> Brief
Please output the records below word for word and omit the pictures.

(Stored items)

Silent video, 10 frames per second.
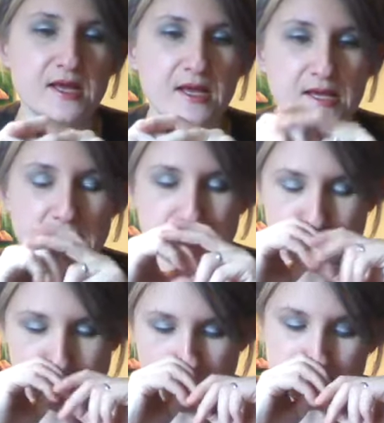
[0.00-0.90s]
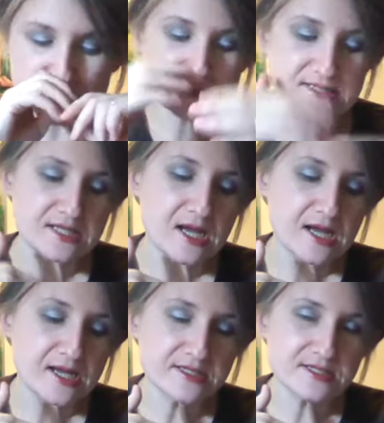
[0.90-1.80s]
And also the
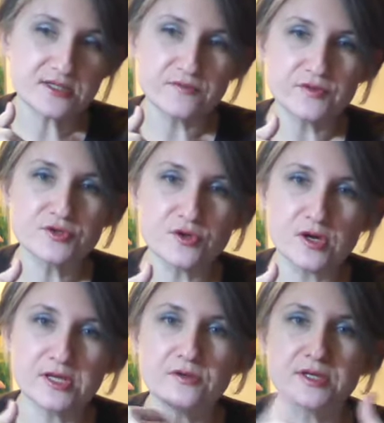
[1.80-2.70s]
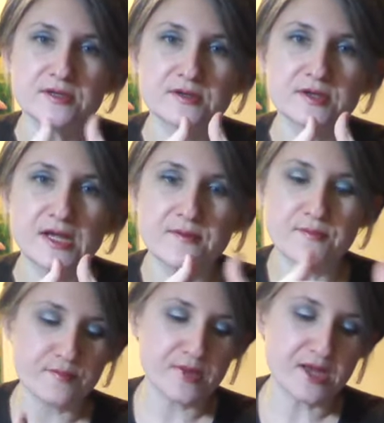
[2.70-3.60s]
size of your drawing you can kind
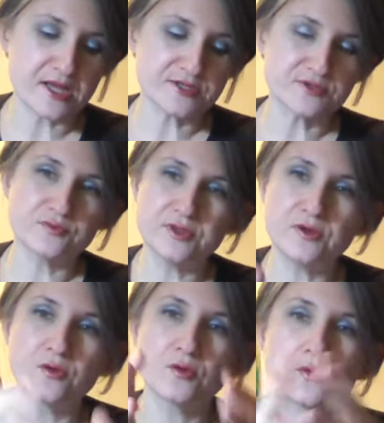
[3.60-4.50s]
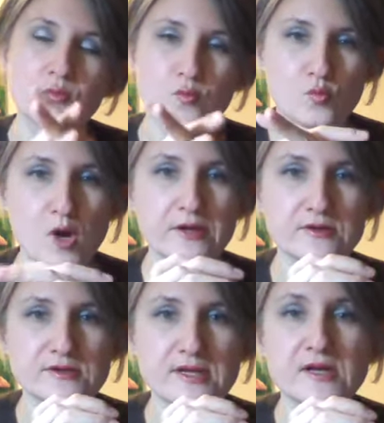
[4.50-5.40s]
of match with your
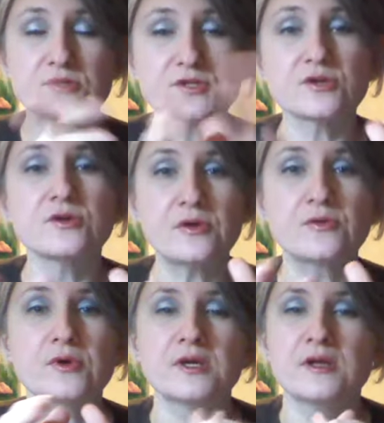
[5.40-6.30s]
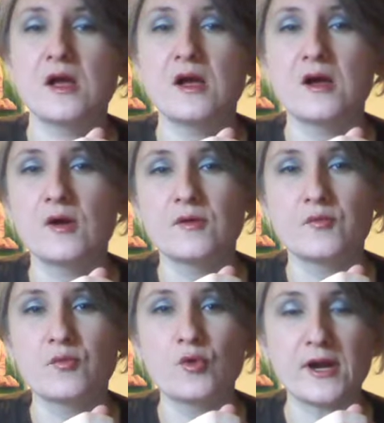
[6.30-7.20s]
wire, and I'll show you
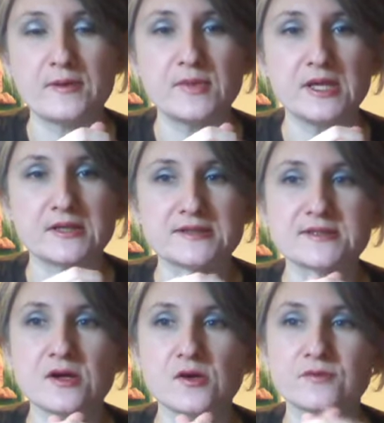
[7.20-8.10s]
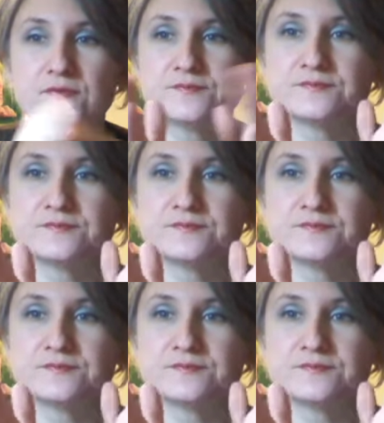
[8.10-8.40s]
what I mean. So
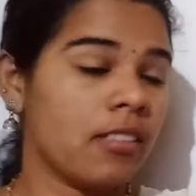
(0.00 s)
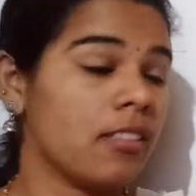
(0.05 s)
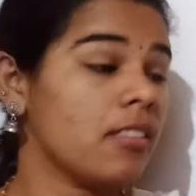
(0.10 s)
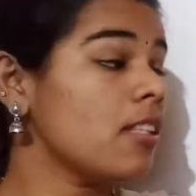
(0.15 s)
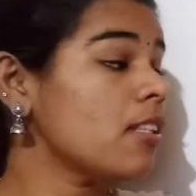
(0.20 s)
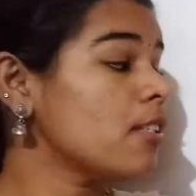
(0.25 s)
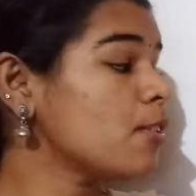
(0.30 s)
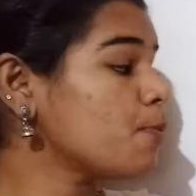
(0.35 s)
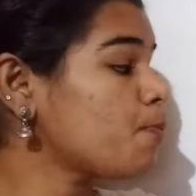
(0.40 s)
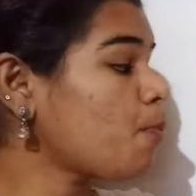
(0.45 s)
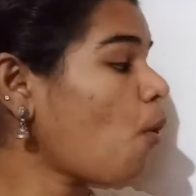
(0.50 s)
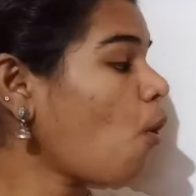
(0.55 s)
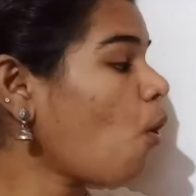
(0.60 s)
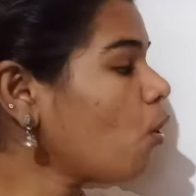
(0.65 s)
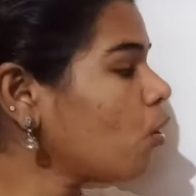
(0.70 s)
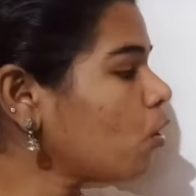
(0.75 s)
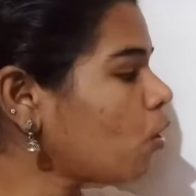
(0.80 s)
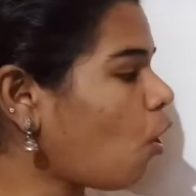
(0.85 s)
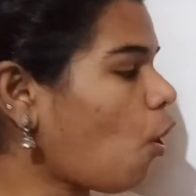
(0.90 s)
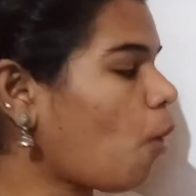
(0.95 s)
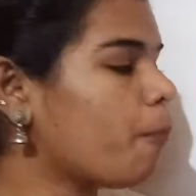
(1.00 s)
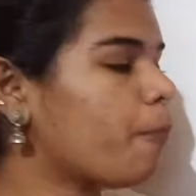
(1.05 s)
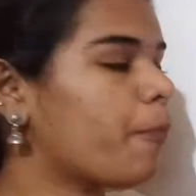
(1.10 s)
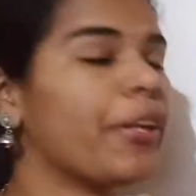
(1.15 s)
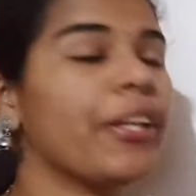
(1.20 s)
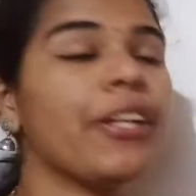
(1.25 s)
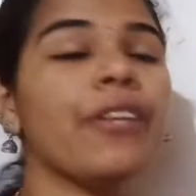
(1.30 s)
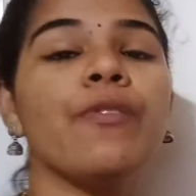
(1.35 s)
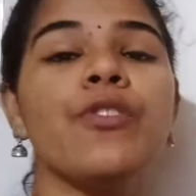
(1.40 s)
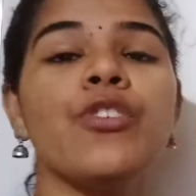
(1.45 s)
The small
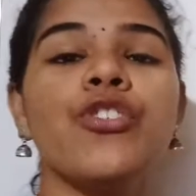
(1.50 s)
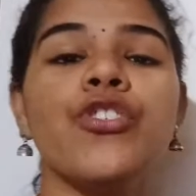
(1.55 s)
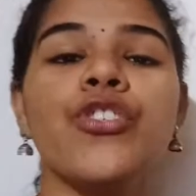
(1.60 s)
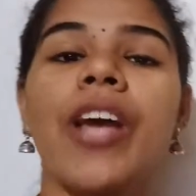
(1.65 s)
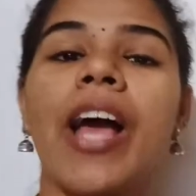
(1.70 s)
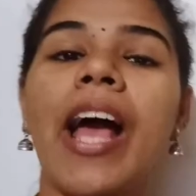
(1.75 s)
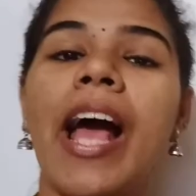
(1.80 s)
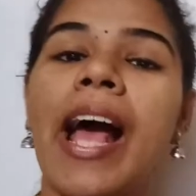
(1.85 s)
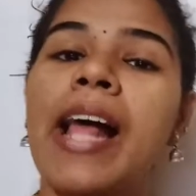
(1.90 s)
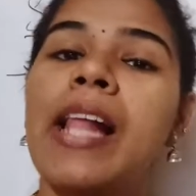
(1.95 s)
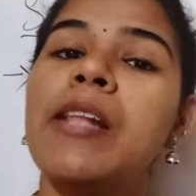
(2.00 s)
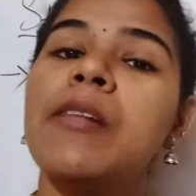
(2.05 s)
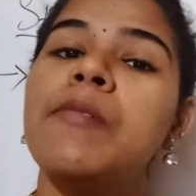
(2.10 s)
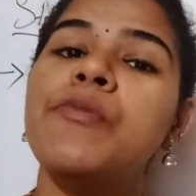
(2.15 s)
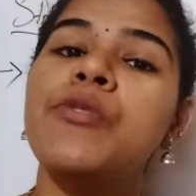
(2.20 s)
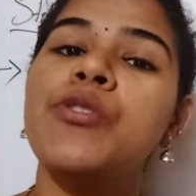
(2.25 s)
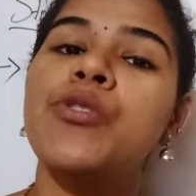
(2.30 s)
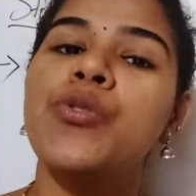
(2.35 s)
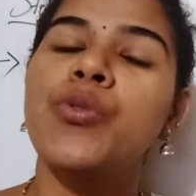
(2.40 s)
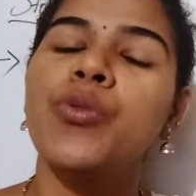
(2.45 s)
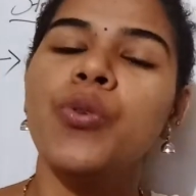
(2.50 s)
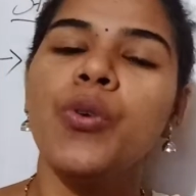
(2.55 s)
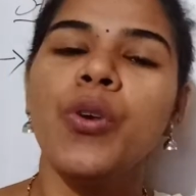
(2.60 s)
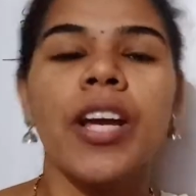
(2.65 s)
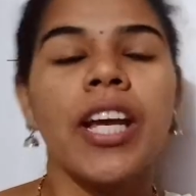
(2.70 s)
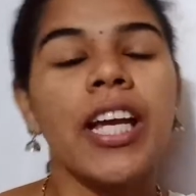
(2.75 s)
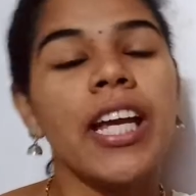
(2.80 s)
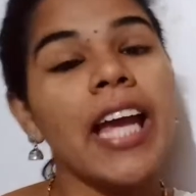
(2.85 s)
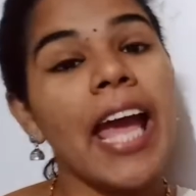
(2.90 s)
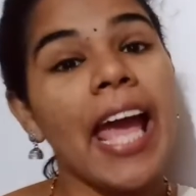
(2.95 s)
opening which helps to
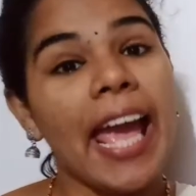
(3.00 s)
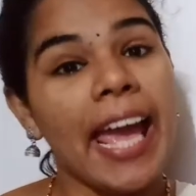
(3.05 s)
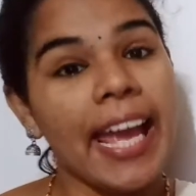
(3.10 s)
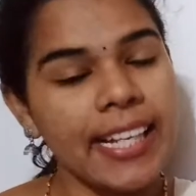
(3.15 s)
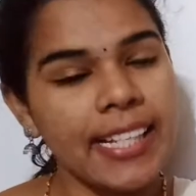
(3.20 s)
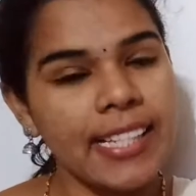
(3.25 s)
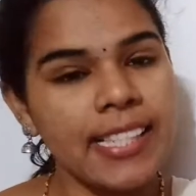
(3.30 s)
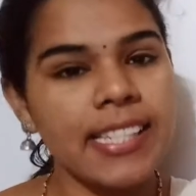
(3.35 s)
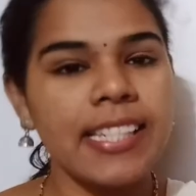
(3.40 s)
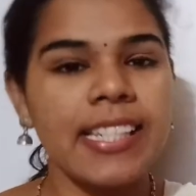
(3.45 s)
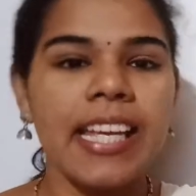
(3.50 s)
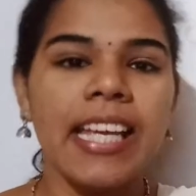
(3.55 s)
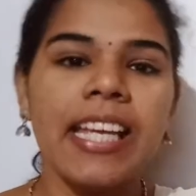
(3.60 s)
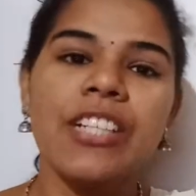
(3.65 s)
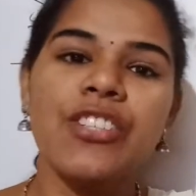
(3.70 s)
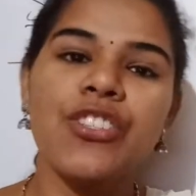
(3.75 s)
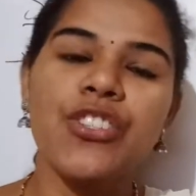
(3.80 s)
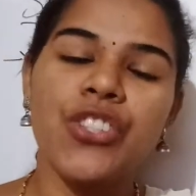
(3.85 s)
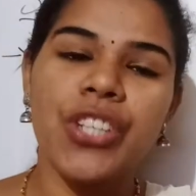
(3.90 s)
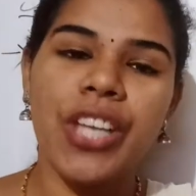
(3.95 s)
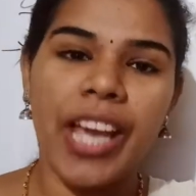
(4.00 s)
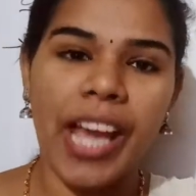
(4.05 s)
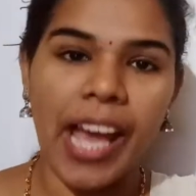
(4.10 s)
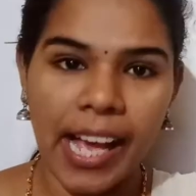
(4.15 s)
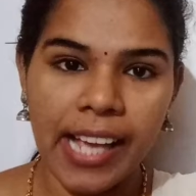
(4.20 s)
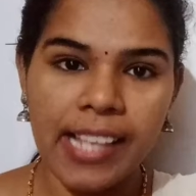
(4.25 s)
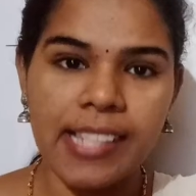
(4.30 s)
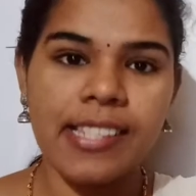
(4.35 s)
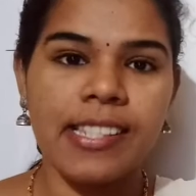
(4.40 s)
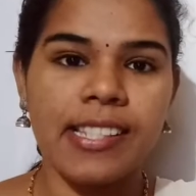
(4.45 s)
exchange
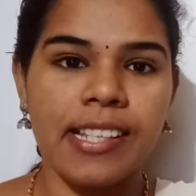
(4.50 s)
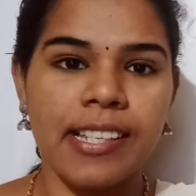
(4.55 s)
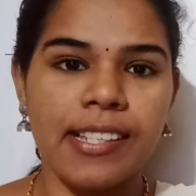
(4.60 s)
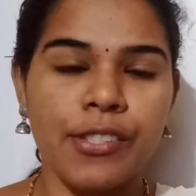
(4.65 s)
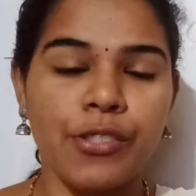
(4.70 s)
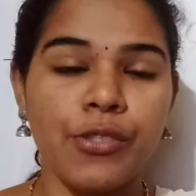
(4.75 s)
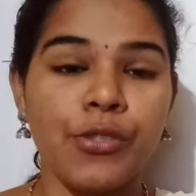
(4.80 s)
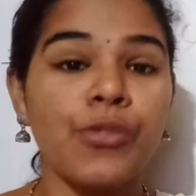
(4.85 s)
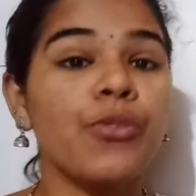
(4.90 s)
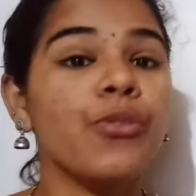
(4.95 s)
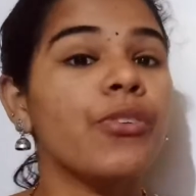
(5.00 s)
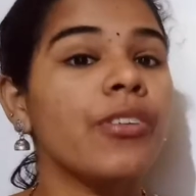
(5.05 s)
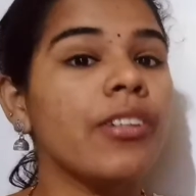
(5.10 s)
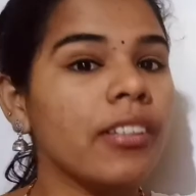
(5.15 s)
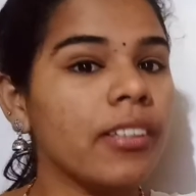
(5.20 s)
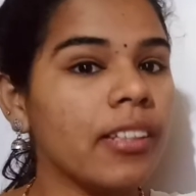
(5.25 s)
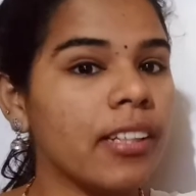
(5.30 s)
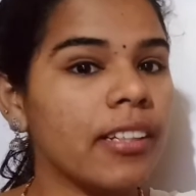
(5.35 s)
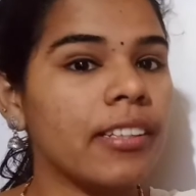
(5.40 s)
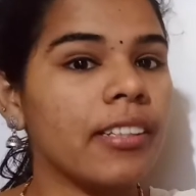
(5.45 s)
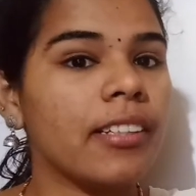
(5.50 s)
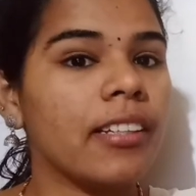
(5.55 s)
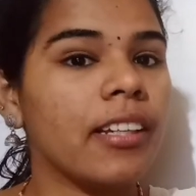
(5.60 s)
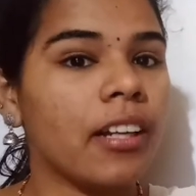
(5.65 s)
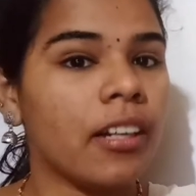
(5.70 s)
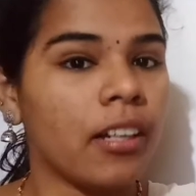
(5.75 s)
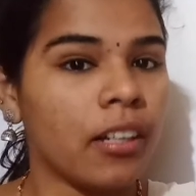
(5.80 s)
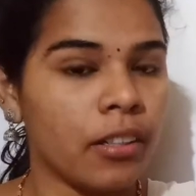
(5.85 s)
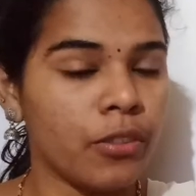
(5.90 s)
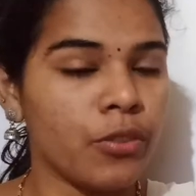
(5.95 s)
gases during
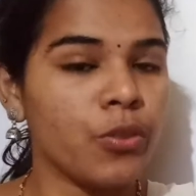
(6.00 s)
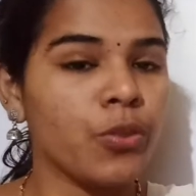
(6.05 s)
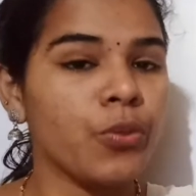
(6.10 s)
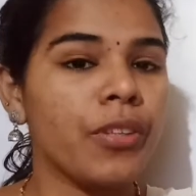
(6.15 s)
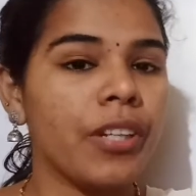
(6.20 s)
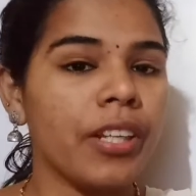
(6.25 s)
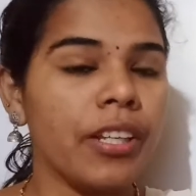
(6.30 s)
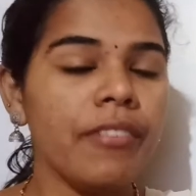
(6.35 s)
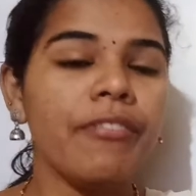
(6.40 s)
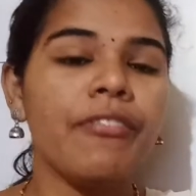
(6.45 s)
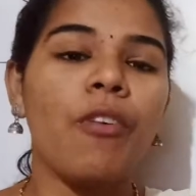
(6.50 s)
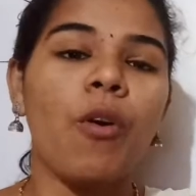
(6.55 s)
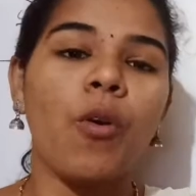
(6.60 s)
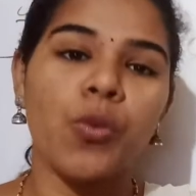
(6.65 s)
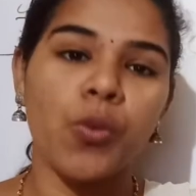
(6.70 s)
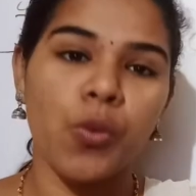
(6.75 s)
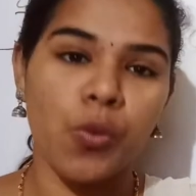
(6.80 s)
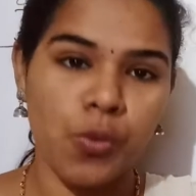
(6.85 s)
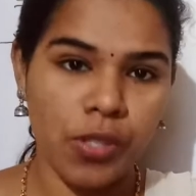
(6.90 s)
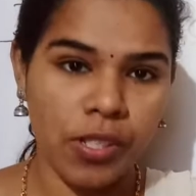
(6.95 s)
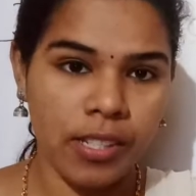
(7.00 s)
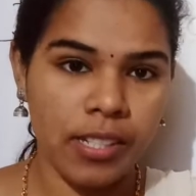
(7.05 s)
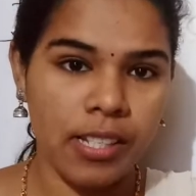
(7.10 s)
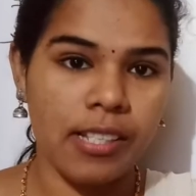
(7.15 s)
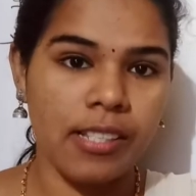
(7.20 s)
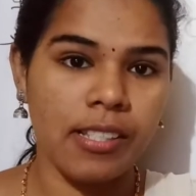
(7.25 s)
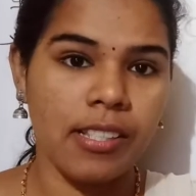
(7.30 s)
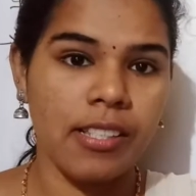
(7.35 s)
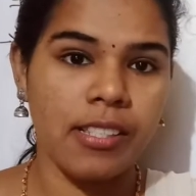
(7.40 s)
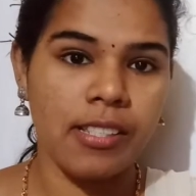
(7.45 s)

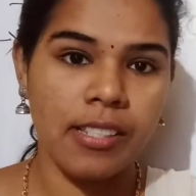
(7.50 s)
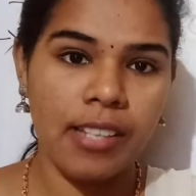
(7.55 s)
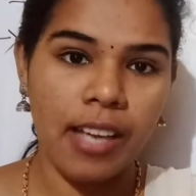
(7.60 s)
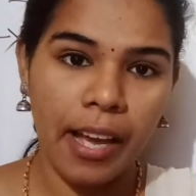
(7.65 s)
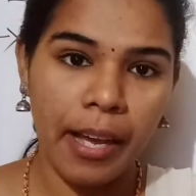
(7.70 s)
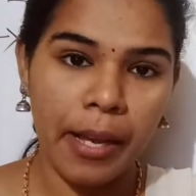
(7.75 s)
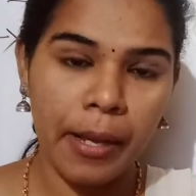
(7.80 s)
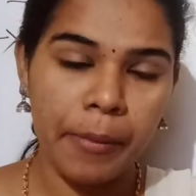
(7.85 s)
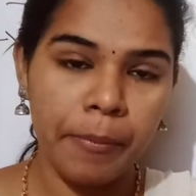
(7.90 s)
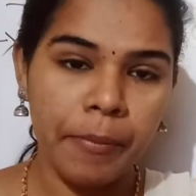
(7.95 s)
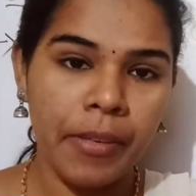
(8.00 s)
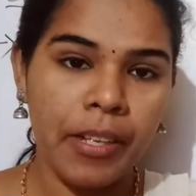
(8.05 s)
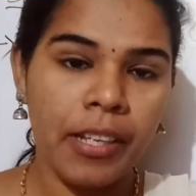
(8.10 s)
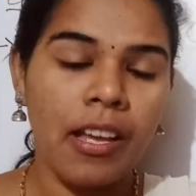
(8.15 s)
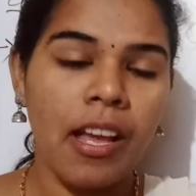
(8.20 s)
photosynthesis time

> Exercise answer
Silent video, 10 frames per second.
[0.00-0.90s]
[0.90-1.80s]
And also the
[1.80-2.70s]
[2.70-3.60s]
size of your drawing you can kind
[3.60-4.50s]
[4.50-5.40s]
of match with your
[5.40-6.30s]
[6.30-7.20s]
wire, and I'll show you
[7.20-8.10s]
[8.10-8.40s]
what I mean. So
(0.00 s)
(0.05 s)
(0.10 s)
(0.15 s)
(0.20 s)
(0.25 s)
(0.30 s)
(0.35 s)
(0.40 s)
(0.45 s)
(0.50 s)
(0.55 s)
(0.60 s)
(0.65 s)
(0.70 s)
(0.75 s)
(0.80 s)
(0.85 s)
(0.90 s)
(0.95 s)
(1.00 s)
(1.05 s)
(1.10 s)
(1.15 s)
(1.20 s)
(1.25 s)
(1.30 s)
(1.35 s)
(1.40 s)
(1.45 s)
The small
(1.50 s)
(1.55 s)
(1.60 s)
(1.65 s)
(1.70 s)
(1.75 s)
(1.80 s)
(1.85 s)
(1.90 s)
(1.95 s)
(2.00 s)
(2.05 s)
(2.10 s)
(2.15 s)
(2.20 s)
(2.25 s)
(2.30 s)
(2.35 s)
(2.40 s)
(2.45 s)
(2.50 s)
(2.55 s)
(2.60 s)
(2.65 s)
(2.70 s)
(2.75 s)
(2.80 s)
(2.85 s)
(2.90 s)
(2.95 s)
opening which helps to
(3.00 s)
(3.05 s)
(3.10 s)
(3.15 s)
(3.20 s)
(3.25 s)
(3.30 s)
(3.35 s)
(3.40 s)
(3.45 s)
(3.50 s)
(3.55 s)
(3.60 s)
(3.65 s)
(3.70 s)
(3.75 s)
(3.80 s)
(3.85 s)
(3.90 s)
(3.95 s)
(4.00 s)
(4.05 s)
(4.10 s)
(4.15 s)
(4.20 s)
(4.25 s)
(4.30 s)
(4.35 s)
(4.40 s)
(4.45 s)
exchange
(4.50 s)
(4.55 s)
(4.60 s)
(4.65 s)
(4.70 s)
(4.75 s)
(4.80 s)
(4.85 s)
(4.90 s)
(4.95 s)
(5.00 s)
(5.05 s)
(5.10 s)
(5.15 s)
(5.20 s)
(5.25 s)
(5.30 s)
(5.35 s)
(5.40 s)
(5.45 s)
(5.50 s)
(5.55 s)
(5.60 s)
(5.65 s)
(5.70 s)
(5.75 s)
(5.80 s)
(5.85 s)
(5.90 s)
(5.95 s)
gases during
(6.00 s)
(6.05 s)
(6.10 s)
(6.15 s)
(6.20 s)
(6.25 s)
(6.30 s)
(6.35 s)
(6.40 s)
(6.45 s)
(6.50 s)
(6.55 s)
(6.60 s)
(6.65 s)
(6.70 s)
(6.75 s)
(6.80 s)
(6.85 s)
(6.90 s)
(6.95 s)
(7.00 s)
(7.05 s)
(7.10 s)
(7.15 s)
(7.20 s)
(7.25 s)
(7.30 s)
(7.35 s)
(7.40 s)
(7.45 s)

(7.50 s)
(7.55 s)
(7.60 s)
(7.65 s)
(7.70 s)
(7.75 s)
(7.80 s)
(7.85 s)
(7.90 s)
(7.95 s)
(8.00 s)
(8.05 s)
(8.10 s)
(8.15 s)
(8.20 s)
photosynthesis time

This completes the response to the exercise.